_TASK GOAL_
Could you output, word for word, only the lines from the line with "[00:00:11.73]" to the end of the entries, including both ends? Omit the pictures.

(Collected data entries)
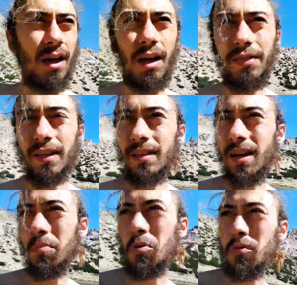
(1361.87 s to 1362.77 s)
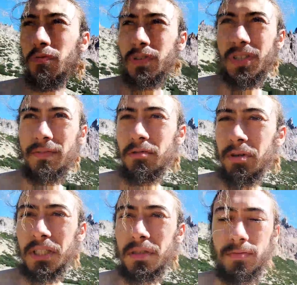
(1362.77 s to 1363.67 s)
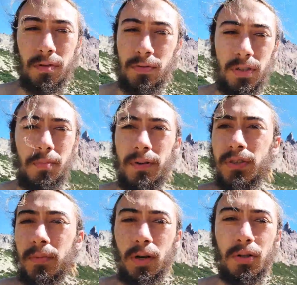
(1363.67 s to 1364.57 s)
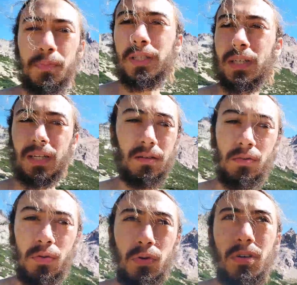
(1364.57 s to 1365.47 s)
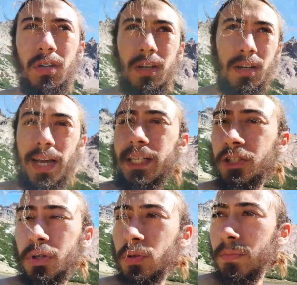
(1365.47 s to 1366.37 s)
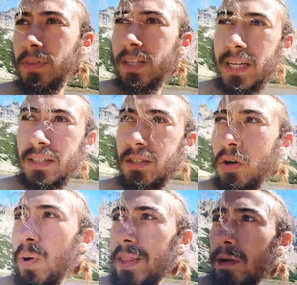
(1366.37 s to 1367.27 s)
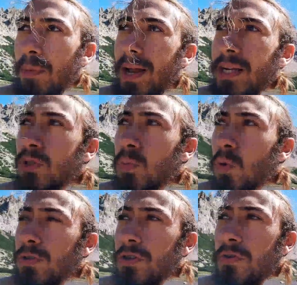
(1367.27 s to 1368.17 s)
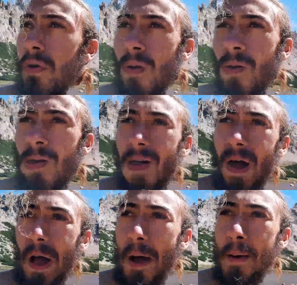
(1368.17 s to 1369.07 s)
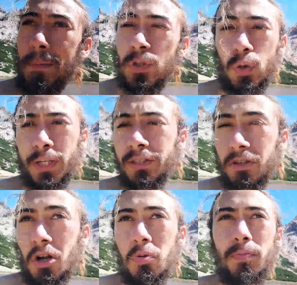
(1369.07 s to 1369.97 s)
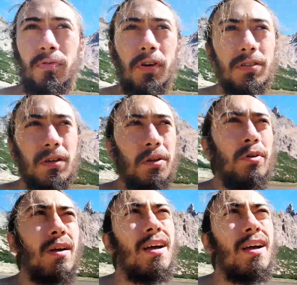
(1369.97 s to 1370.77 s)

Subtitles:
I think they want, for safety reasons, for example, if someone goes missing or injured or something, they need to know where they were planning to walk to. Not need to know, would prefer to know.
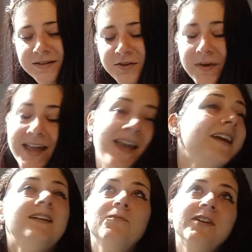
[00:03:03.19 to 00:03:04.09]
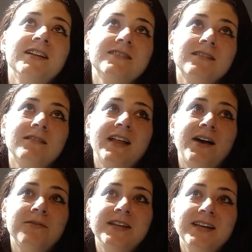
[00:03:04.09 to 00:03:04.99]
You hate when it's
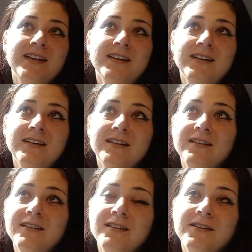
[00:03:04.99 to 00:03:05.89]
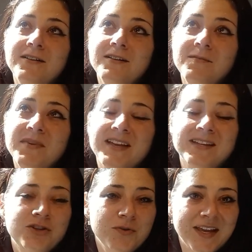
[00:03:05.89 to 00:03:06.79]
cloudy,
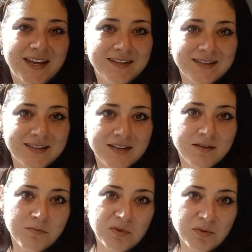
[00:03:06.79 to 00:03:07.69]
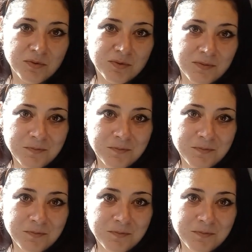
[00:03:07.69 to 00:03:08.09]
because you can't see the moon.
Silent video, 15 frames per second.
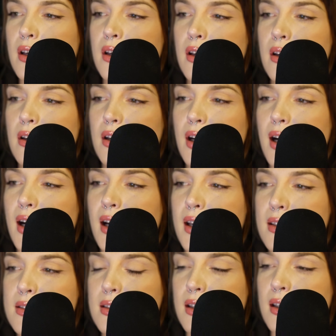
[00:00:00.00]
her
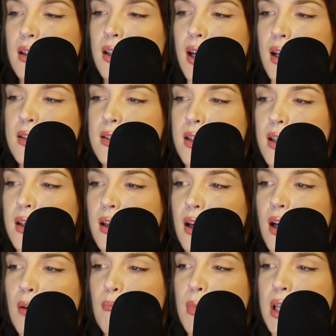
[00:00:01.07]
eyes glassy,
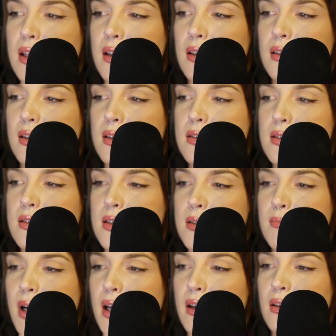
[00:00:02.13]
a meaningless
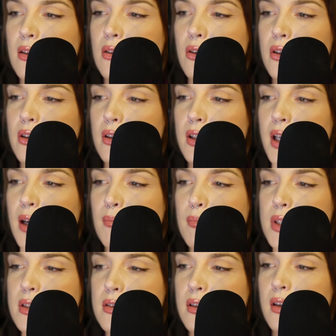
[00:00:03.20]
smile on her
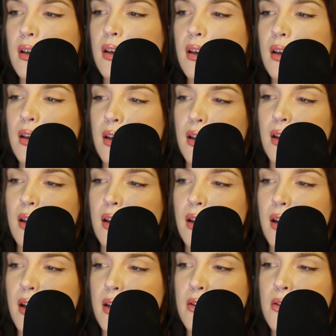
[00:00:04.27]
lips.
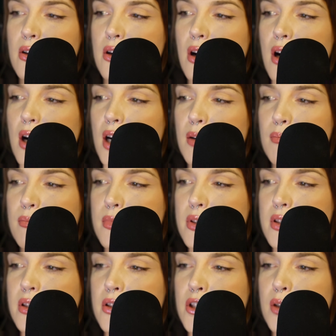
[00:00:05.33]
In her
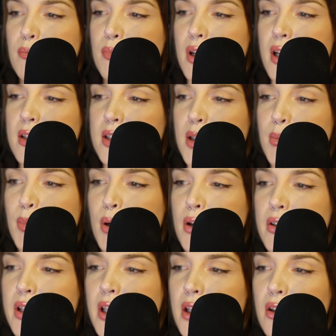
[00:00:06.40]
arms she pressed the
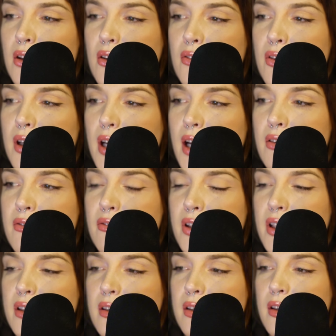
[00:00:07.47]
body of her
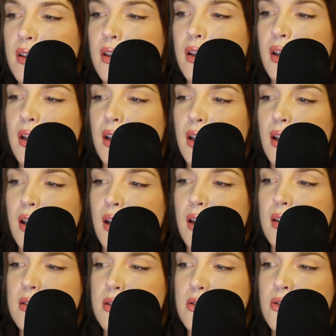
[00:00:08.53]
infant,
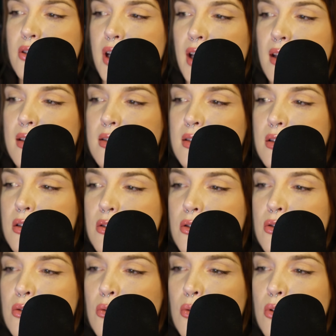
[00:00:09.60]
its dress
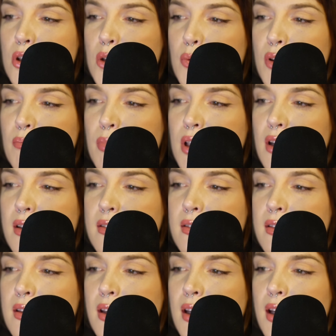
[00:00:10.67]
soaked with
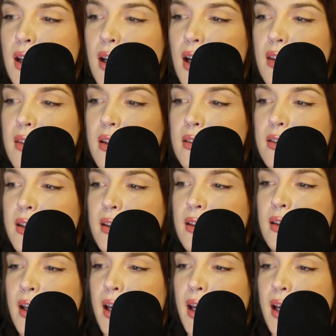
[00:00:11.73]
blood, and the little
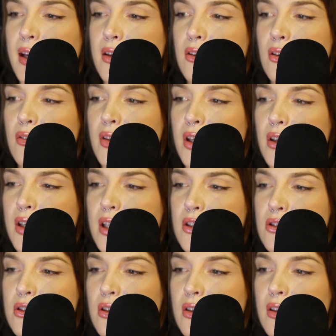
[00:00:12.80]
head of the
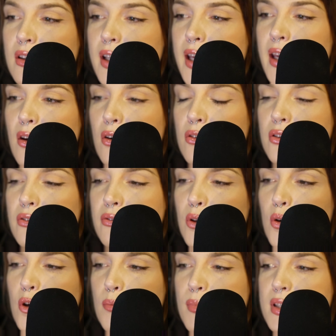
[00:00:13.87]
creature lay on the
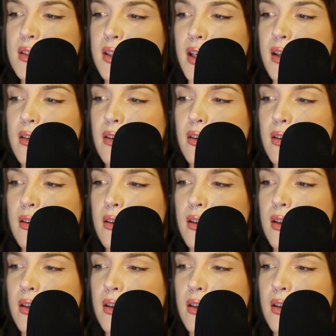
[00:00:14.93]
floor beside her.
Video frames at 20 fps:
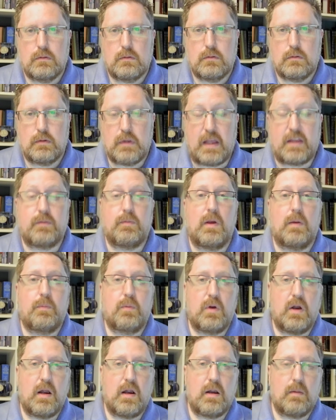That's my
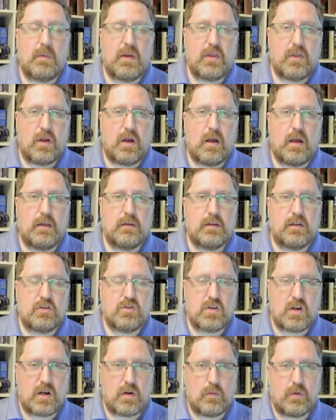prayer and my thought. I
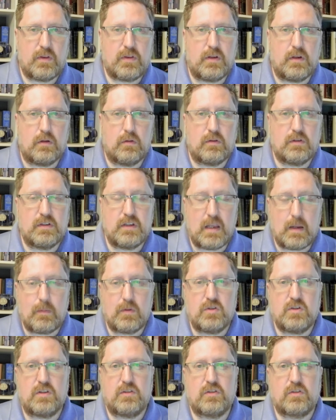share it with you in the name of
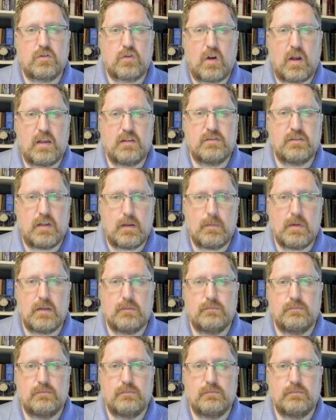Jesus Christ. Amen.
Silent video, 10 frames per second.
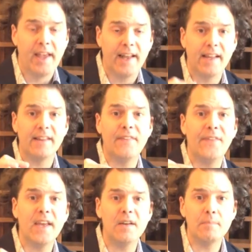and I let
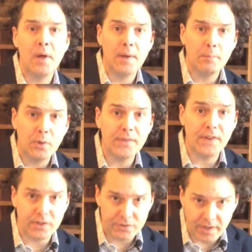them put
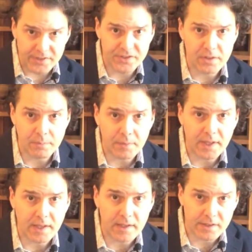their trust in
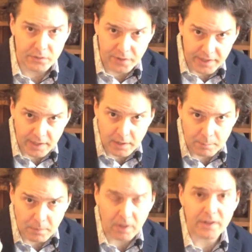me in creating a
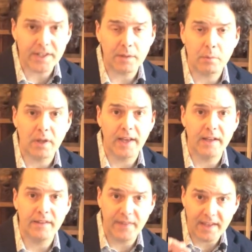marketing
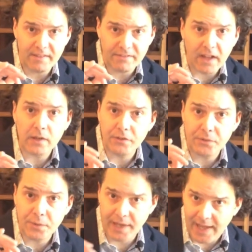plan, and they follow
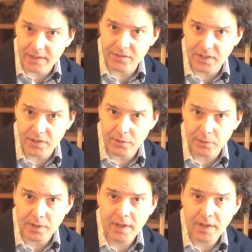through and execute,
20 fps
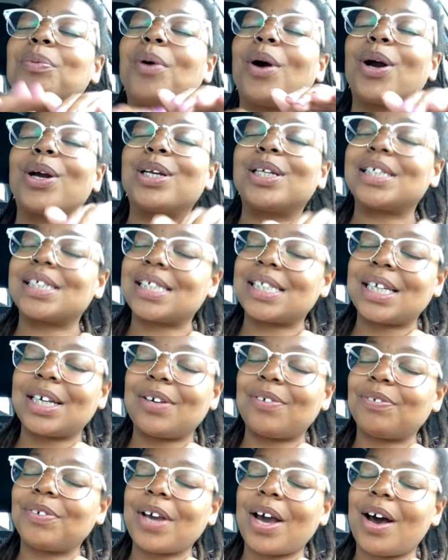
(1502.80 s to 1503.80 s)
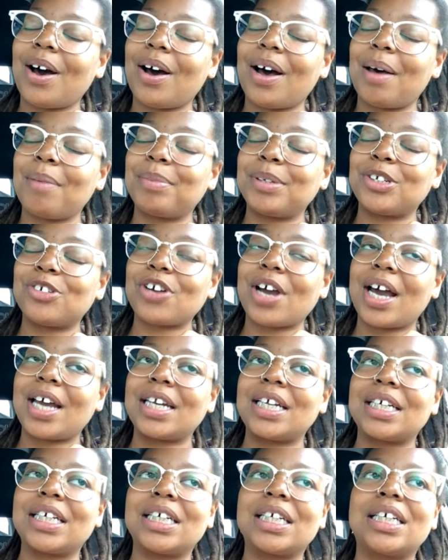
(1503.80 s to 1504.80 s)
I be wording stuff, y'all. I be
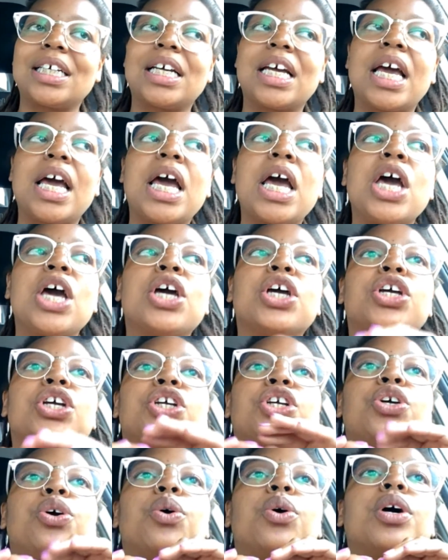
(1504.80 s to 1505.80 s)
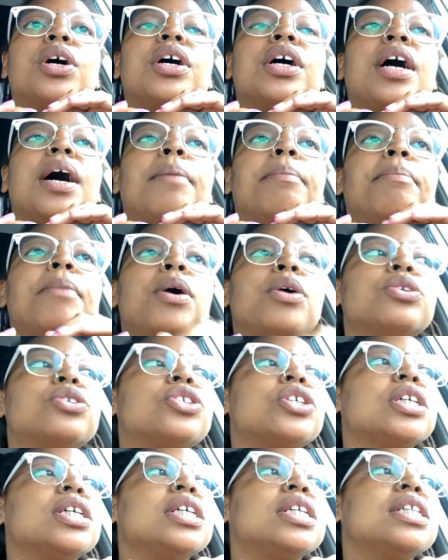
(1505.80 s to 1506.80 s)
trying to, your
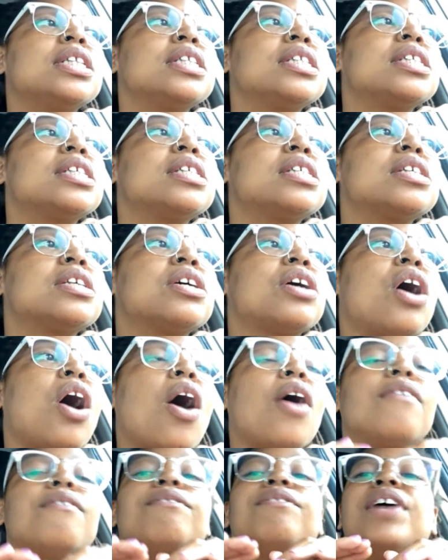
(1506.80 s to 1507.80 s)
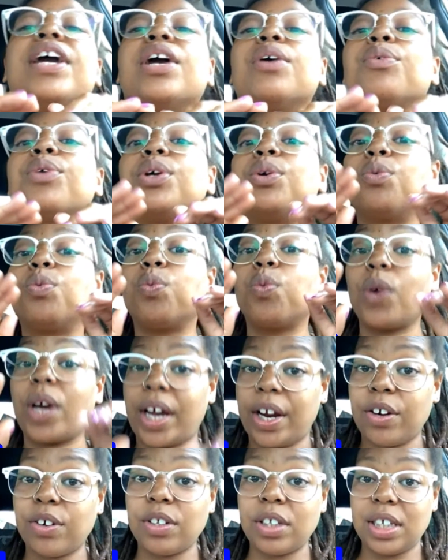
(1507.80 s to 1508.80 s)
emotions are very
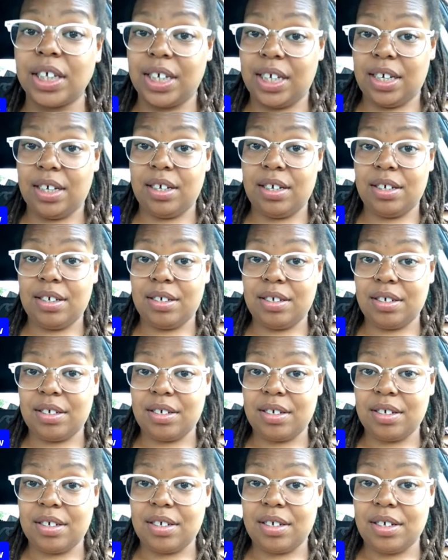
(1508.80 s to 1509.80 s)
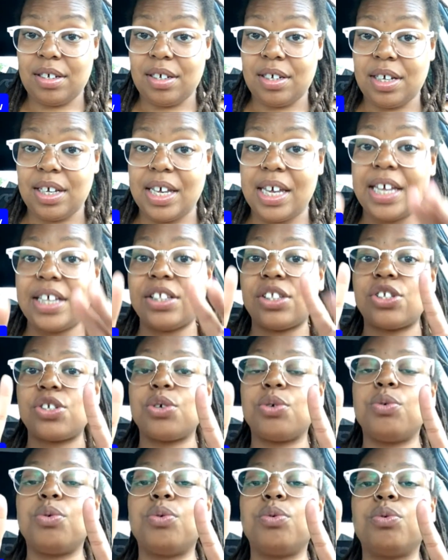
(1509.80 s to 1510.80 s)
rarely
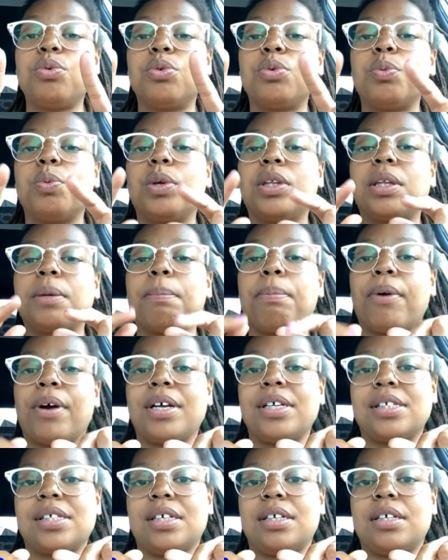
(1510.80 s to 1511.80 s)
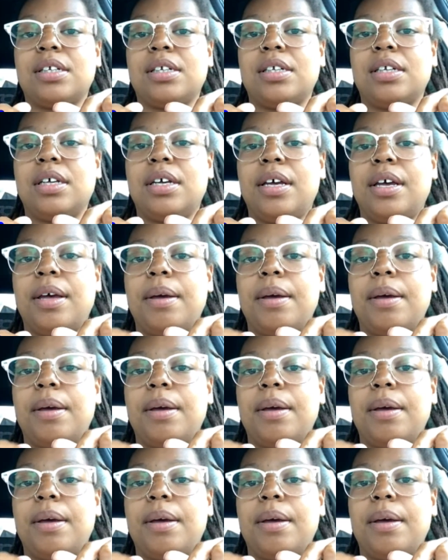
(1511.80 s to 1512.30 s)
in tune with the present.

_WORKED SOLUTION_
[00:00:11.73]
blood, and the little
[00:00:12.80]
head of the
[00:00:13.87]
creature lay on the
[00:00:14.93]
floor beside her.
Video frames at 20 fps:
That's my
prayer and my thought. I
share it with you in the name of
Jesus Christ. Amen.
Silent video, 10 frames per second.
and I let
them put
their trust in
me in creating a
marketing
plan, and they follow
through and execute,
20 fps
(1502.80 s to 1503.80 s)
(1503.80 s to 1504.80 s)
I be wording stuff, y'all. I be
(1504.80 s to 1505.80 s)
(1505.80 s to 1506.80 s)
trying to, your
(1506.80 s to 1507.80 s)
(1507.80 s to 1508.80 s)
emotions are very
(1508.80 s to 1509.80 s)
(1509.80 s to 1510.80 s)
rarely
(1510.80 s to 1511.80 s)
(1511.80 s to 1512.30 s)
in tune with the present.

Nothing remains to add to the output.